# Your objective:
Wherever "from" appears in a line of the records below, count that line, and report only the number.
===== Records for the task
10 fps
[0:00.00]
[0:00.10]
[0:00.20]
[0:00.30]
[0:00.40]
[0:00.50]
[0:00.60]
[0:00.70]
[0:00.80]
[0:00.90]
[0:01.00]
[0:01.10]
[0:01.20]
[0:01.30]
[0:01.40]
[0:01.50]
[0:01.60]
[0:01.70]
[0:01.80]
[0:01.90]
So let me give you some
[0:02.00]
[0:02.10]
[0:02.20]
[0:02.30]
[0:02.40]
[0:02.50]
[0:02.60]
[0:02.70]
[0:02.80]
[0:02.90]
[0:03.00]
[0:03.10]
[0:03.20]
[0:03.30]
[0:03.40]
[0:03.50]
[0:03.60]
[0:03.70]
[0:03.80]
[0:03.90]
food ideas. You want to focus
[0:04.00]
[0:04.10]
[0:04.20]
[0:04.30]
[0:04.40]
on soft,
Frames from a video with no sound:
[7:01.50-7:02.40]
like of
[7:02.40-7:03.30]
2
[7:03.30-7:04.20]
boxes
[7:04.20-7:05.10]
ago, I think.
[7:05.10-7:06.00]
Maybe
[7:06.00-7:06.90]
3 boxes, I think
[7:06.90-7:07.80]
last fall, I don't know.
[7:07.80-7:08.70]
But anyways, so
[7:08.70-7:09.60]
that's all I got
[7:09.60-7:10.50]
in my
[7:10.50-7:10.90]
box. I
==========
===== Records for the task
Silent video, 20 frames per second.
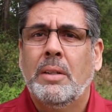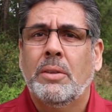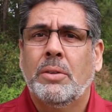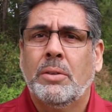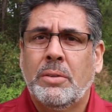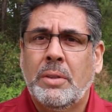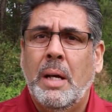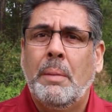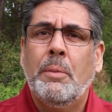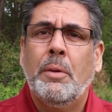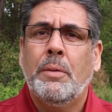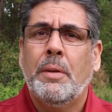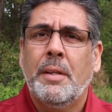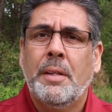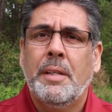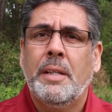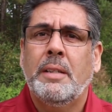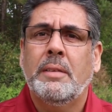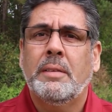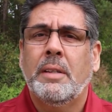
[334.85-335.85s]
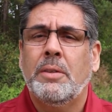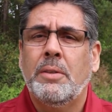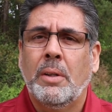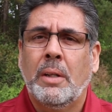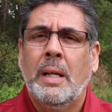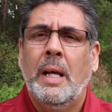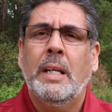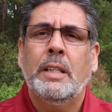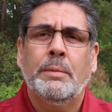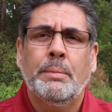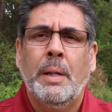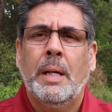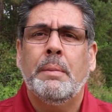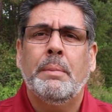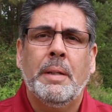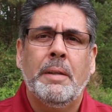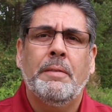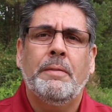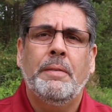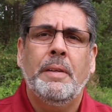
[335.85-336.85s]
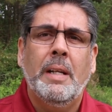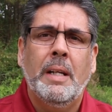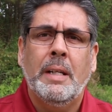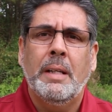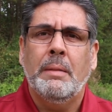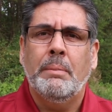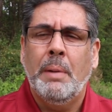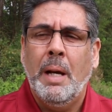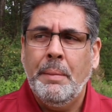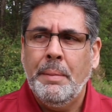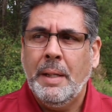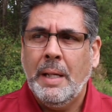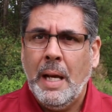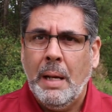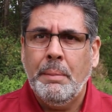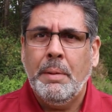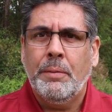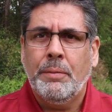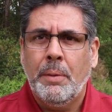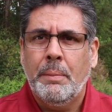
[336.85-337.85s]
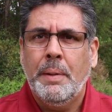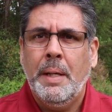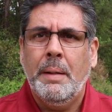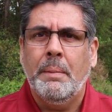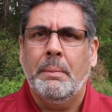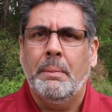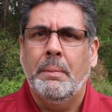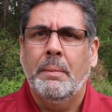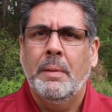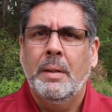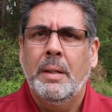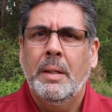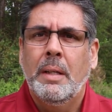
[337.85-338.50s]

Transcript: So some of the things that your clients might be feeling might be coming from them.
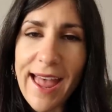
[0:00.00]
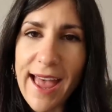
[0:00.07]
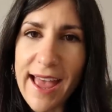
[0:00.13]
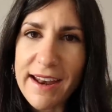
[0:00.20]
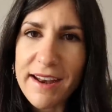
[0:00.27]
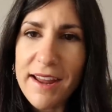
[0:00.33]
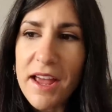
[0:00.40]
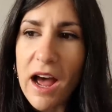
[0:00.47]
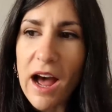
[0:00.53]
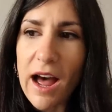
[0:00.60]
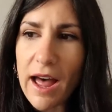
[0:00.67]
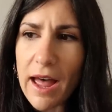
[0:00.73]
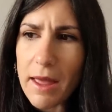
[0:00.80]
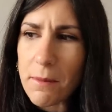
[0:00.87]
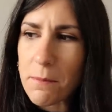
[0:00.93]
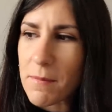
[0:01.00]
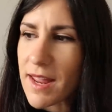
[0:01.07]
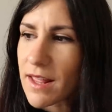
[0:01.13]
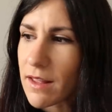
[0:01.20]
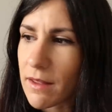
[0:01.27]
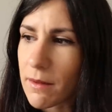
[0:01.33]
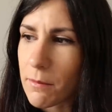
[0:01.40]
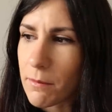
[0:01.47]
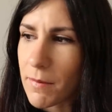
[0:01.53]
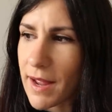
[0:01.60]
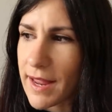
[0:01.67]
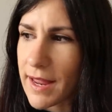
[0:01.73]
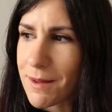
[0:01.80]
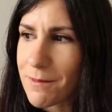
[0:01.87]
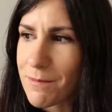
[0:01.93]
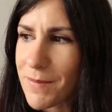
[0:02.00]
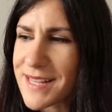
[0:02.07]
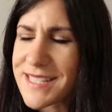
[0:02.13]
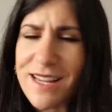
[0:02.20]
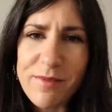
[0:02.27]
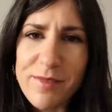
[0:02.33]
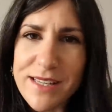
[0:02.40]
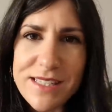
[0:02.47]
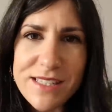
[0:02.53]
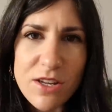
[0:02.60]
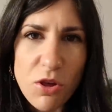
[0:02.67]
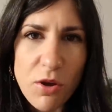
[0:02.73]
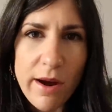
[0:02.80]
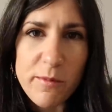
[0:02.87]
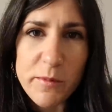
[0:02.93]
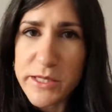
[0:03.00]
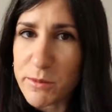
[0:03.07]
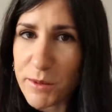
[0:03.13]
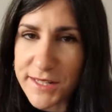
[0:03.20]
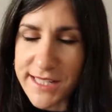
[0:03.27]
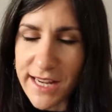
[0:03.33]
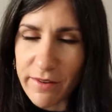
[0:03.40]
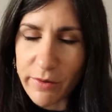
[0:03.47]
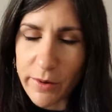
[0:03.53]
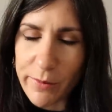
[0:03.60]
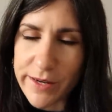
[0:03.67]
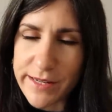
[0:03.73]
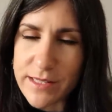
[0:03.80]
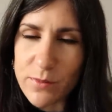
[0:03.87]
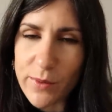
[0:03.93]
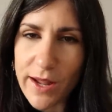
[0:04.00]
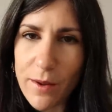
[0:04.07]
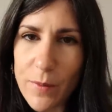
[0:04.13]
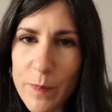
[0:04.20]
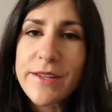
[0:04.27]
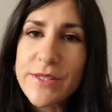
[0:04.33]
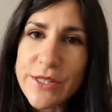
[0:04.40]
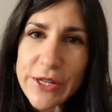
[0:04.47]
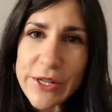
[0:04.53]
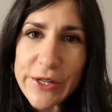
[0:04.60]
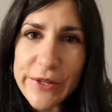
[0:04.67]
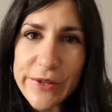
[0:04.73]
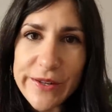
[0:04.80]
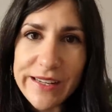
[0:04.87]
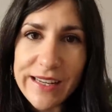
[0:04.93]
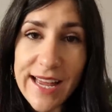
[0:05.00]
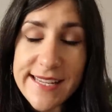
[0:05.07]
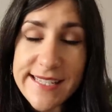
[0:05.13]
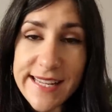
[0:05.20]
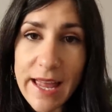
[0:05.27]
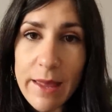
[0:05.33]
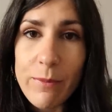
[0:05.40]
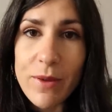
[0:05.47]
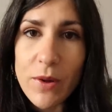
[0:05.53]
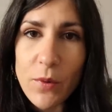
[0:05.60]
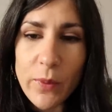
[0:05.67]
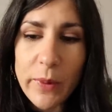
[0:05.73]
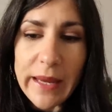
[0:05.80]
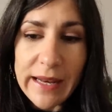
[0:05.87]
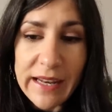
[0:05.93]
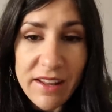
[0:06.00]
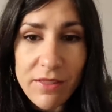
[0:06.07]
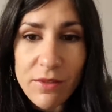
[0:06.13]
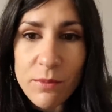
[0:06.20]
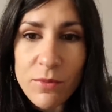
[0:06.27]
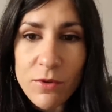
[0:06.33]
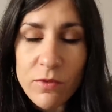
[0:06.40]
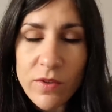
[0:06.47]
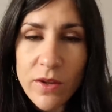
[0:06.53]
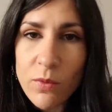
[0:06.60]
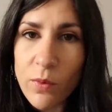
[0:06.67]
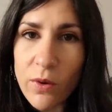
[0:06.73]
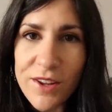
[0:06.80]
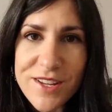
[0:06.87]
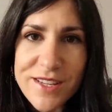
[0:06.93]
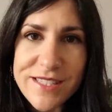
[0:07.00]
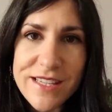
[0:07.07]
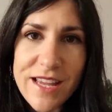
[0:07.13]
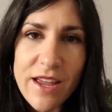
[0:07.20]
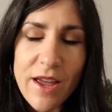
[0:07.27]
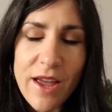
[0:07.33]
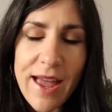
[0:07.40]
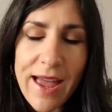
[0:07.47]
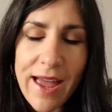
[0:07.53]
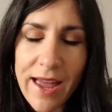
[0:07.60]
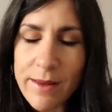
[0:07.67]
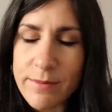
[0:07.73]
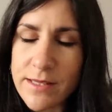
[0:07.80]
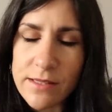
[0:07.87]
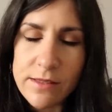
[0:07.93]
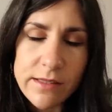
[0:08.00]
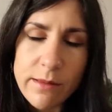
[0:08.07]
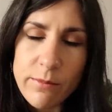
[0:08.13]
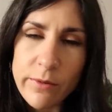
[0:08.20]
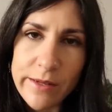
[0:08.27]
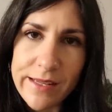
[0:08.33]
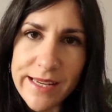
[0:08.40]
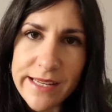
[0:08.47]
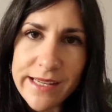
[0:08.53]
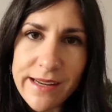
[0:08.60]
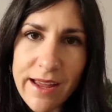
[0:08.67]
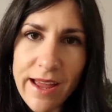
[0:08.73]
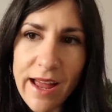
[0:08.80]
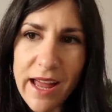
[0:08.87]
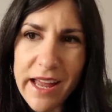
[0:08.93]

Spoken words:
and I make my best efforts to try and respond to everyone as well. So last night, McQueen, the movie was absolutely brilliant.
==========
===== Records for the task
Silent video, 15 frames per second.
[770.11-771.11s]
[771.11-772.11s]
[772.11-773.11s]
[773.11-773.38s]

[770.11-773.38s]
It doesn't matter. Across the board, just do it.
==========
# Response box:
2